Effective Estimation of Hourly Global Solar Radiation Using Machine Learning Algorithms

Abstract

The precise estimation of solar radiation is of great importance in solar energy applications with respect to installation and capacity. In estimate modelling on selected target locations, various computer-based and experimental methods and techniques are employed. In the present study, the Multilayer Feed-Forward Neural Network (MFFNN), $K$ -Nearest Neighbors ( $K$ -NN), a Library for Support Vector Machines (LibSVM), and M5 rules algorithms, which are among the Machine Learning (ML) algorithms, were used to estimate the hourly average solar radiation of two geographic locations on the same latitude.
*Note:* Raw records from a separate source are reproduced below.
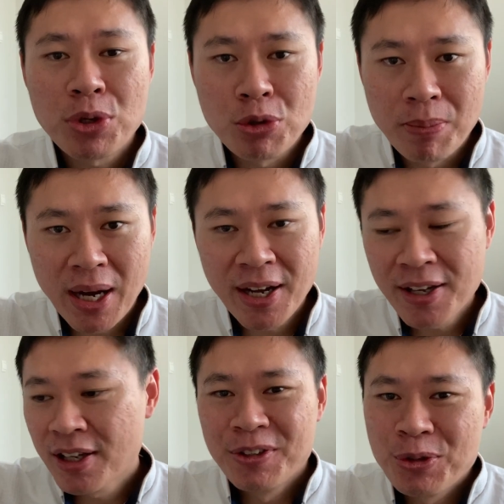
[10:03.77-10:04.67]
you buy,
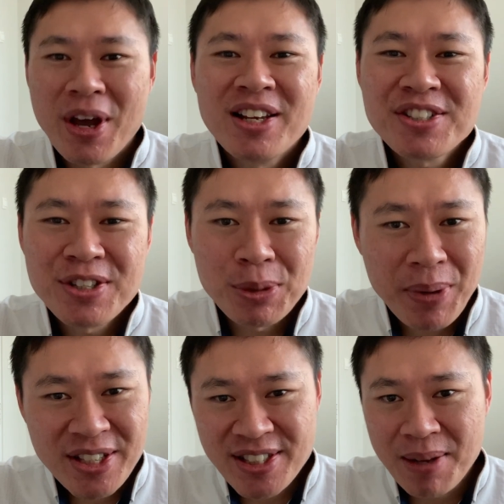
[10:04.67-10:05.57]
you at least need to
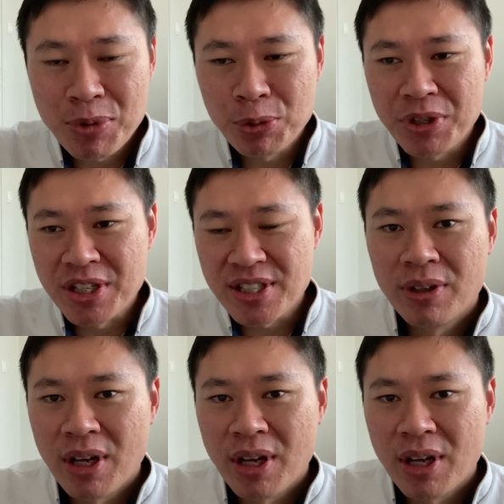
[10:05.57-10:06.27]
pay stamp duties.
The input variables that had the most impact on solar radiation were identified and grouped as a result of 29 different applications that were developed by using 6 different feature selection methods with Waikato Environment for Knowledge Analysis (WEKA) software. Estimation models were developed by using the selected data groups and all input variables for each target location. The results show that the estimations developed with the feature selection method were more successful for target locations, and the radiation potentials were similar. The performance of the estimation models was evaluated by comparing each model with different statistical indicators and with previous studies. According to the RMSE, MAE, $R^2$ , and SMAPE statistical scales, the results of the most successful estimation models that were developed with MFFNN were 0.0508-0.0536, 0.0341-0.0352, 0.9488-0.9656, and 7.77%-7.79%, respectively.